Bei einem Tauchunglück auf den Malediven sind fünf Italiener ums Leben gekommen.

    Sie wollten im Vaavua-Atoll in rund 50 Metern Tiefe Höhlen erkunden, wie das italienische Außenministerium mitteilte. Einzelheiten zum Hergang des Unglücks liegen bisher nicht vor. Die Behörden auf den Malediven leiteten Untersuchungen ein. Medienberichten zufolge handelte es sich um Mitarbeiter und Studenten der Universität Genua. Italiens Forschungsministerin Bernini teilte mit, die Tragödie erschüttere die gesamte Wissenschaftsgemeinschaft. 

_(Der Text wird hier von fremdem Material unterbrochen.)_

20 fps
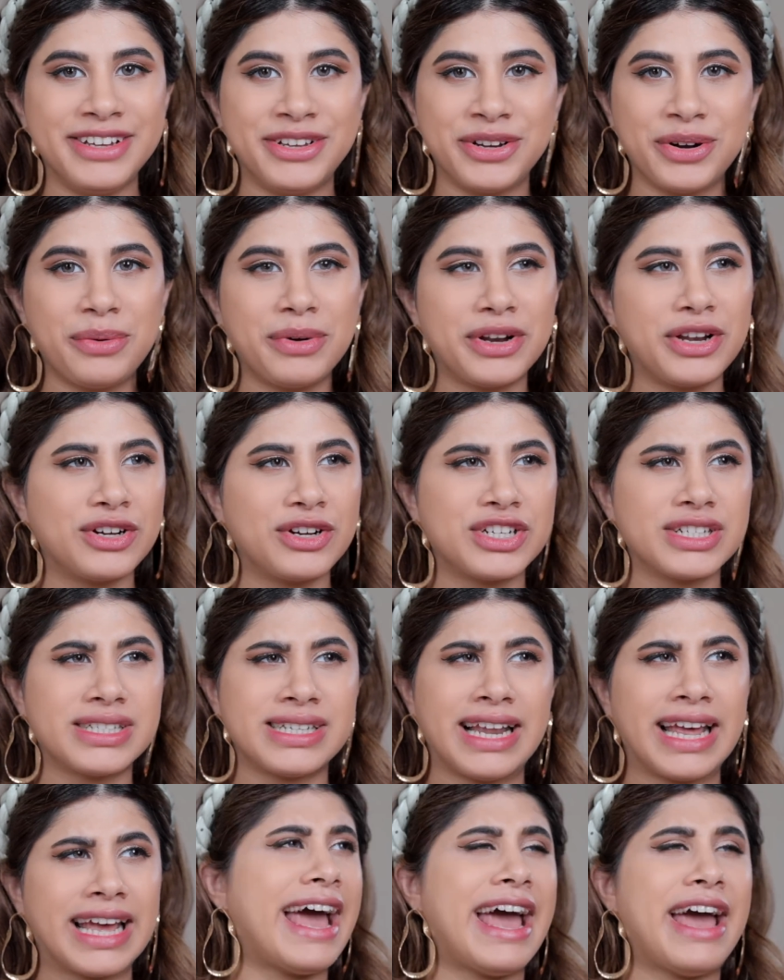You know, when you're
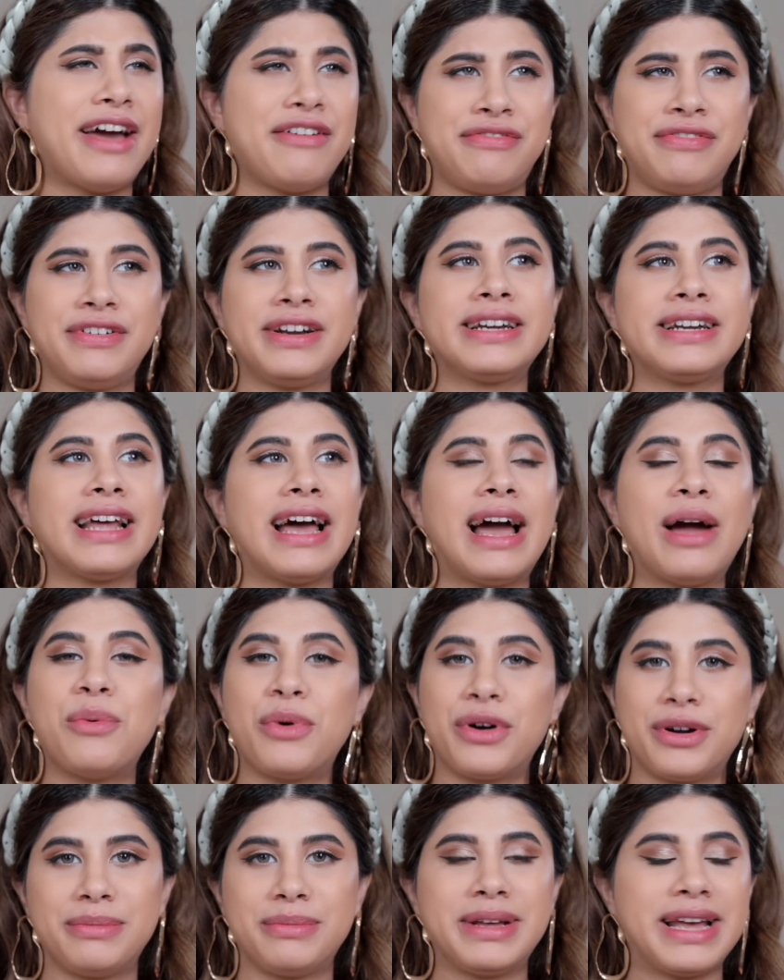just like, F it, I
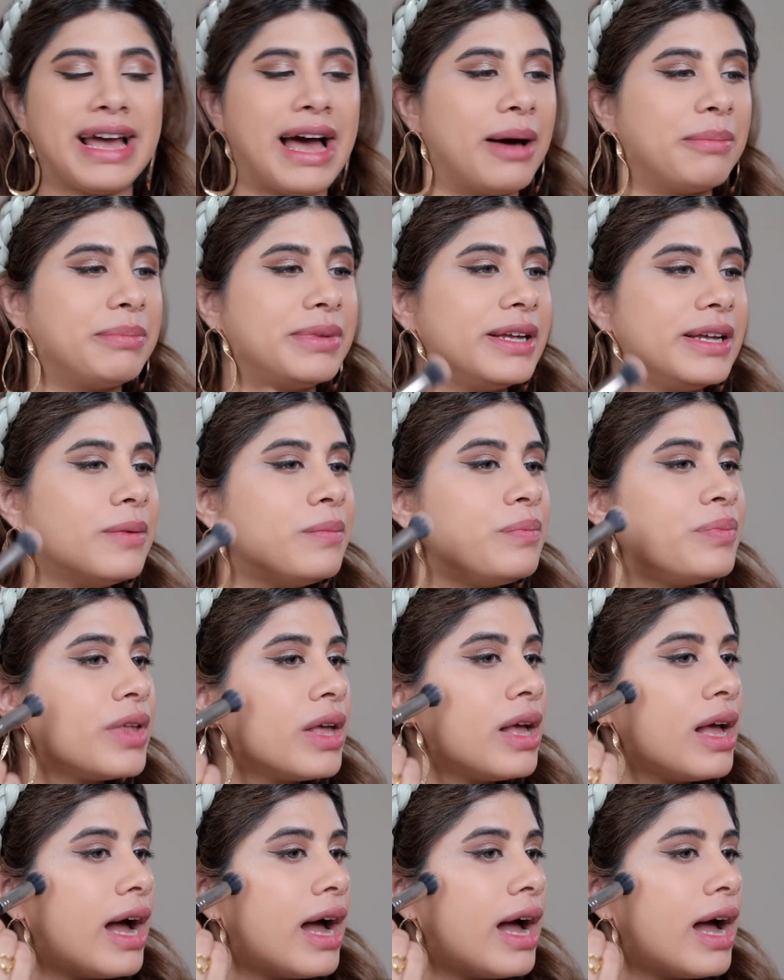wanna be happy.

    Die Malediven sind ein Inselstaat im Indischen Ozean, südwestlich von Sri Lanka. Die Inseln des Archipels ziehen mit idyllischen weißen Sandstränden viele Urlauber an. Auch für Schnorchler und Taucher sind sie ein beliebtes Ziel.
    Diese Nachricht wurde am 15.05.2026 im Programm Deutschlandfunk gesendet.